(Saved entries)
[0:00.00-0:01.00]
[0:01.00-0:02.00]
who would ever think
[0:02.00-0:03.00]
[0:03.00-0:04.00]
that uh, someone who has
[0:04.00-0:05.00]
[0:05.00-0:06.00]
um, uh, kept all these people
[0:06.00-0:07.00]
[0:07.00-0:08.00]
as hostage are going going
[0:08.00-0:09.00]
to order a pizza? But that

---

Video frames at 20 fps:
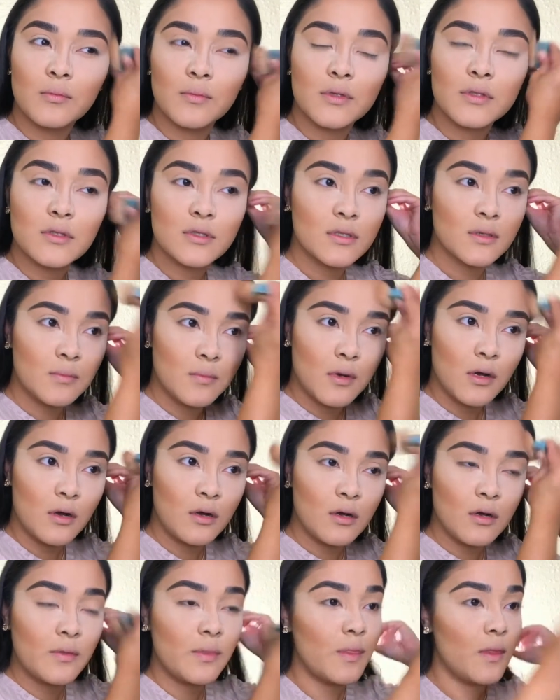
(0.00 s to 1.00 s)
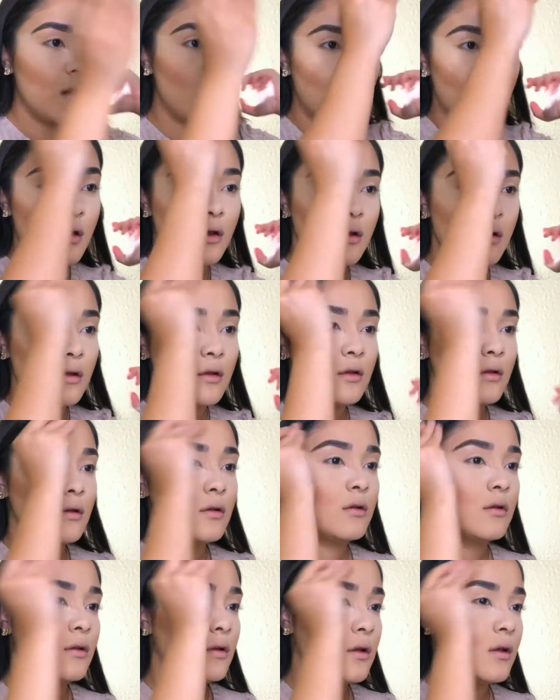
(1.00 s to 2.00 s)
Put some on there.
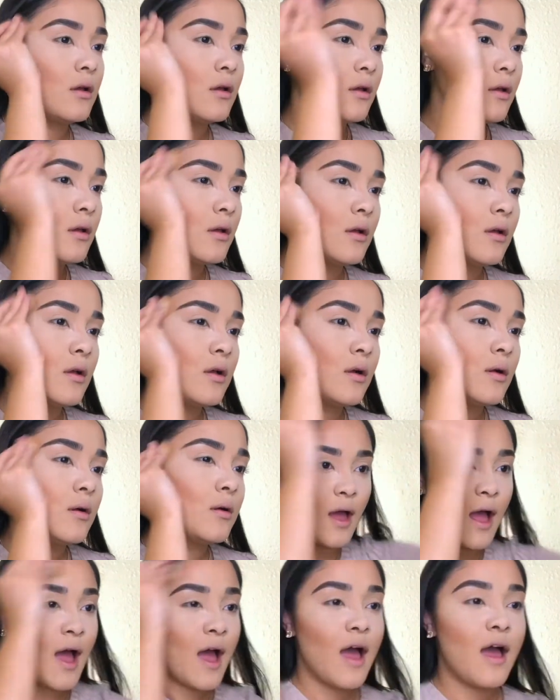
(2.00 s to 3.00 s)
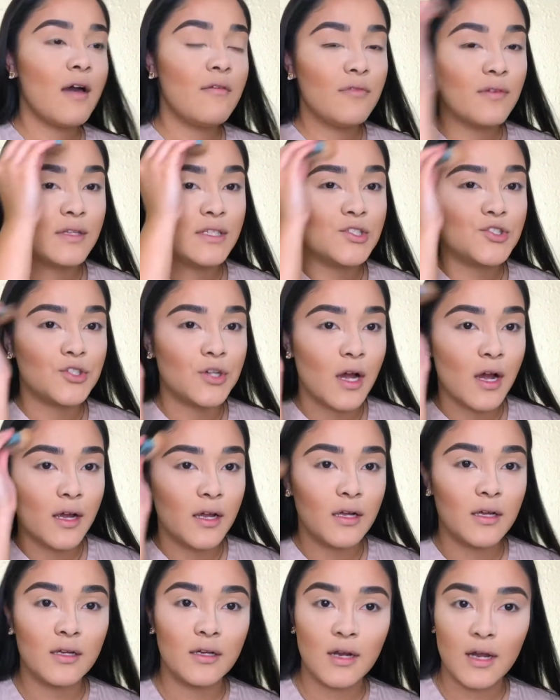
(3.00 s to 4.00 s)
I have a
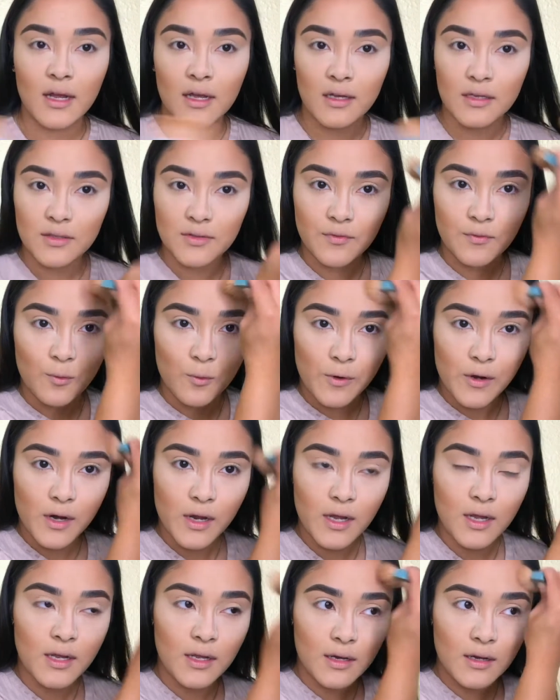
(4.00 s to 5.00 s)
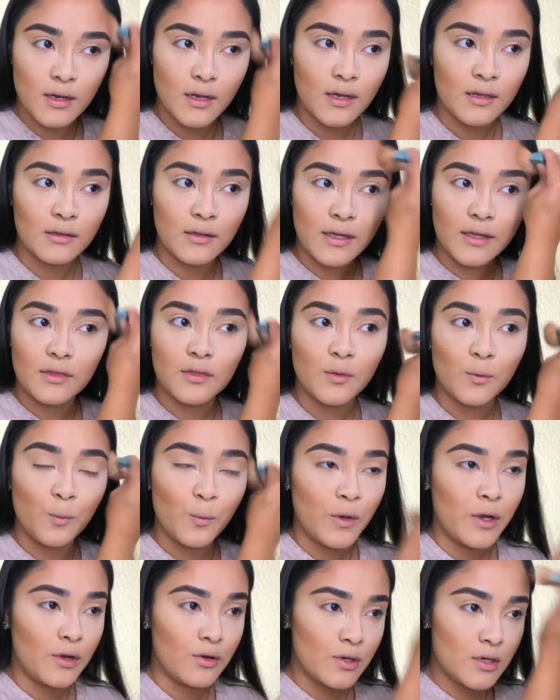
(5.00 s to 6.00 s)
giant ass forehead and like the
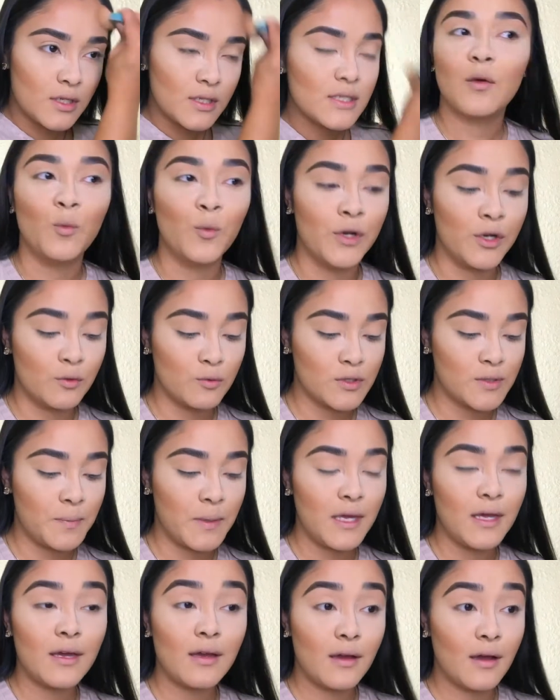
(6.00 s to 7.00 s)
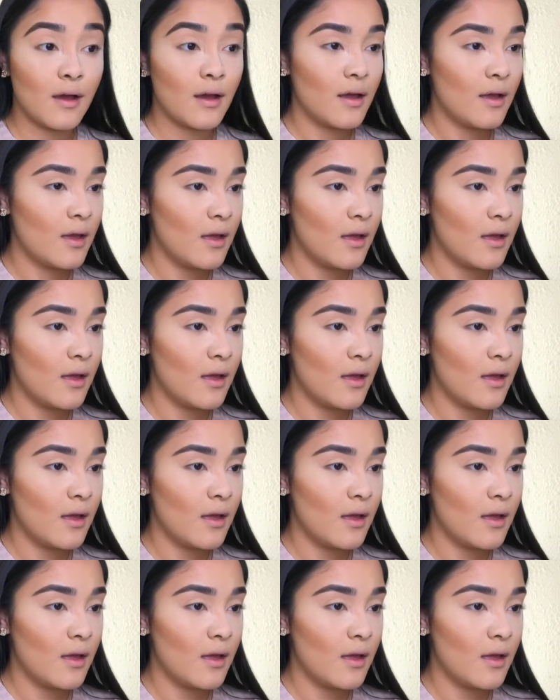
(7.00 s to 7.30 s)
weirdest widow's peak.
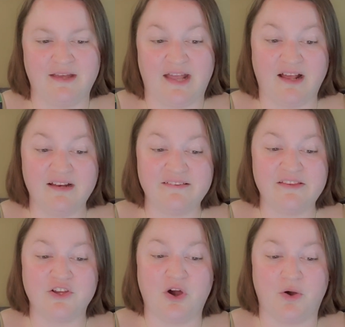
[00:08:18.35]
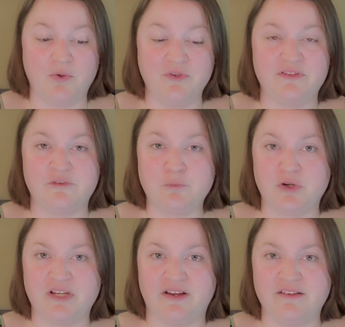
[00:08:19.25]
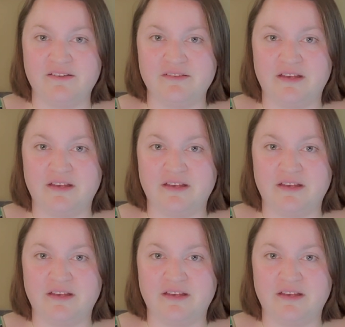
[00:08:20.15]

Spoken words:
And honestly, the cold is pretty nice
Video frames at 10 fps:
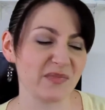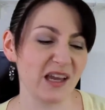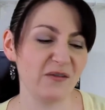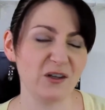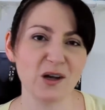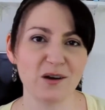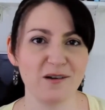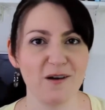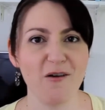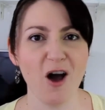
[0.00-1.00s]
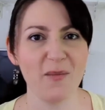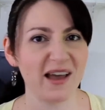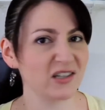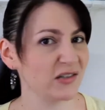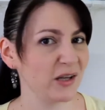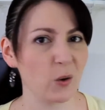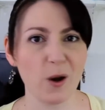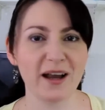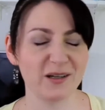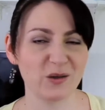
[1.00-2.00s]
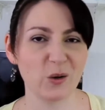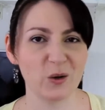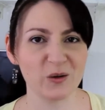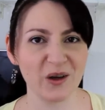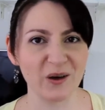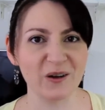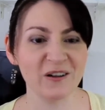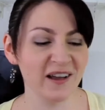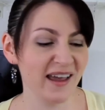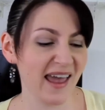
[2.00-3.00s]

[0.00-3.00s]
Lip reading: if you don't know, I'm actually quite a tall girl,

Required action
Please go over the data above and copy each line with "Video" in it.

Result
Video frames at 20 fps:
Video frames at 10 fps:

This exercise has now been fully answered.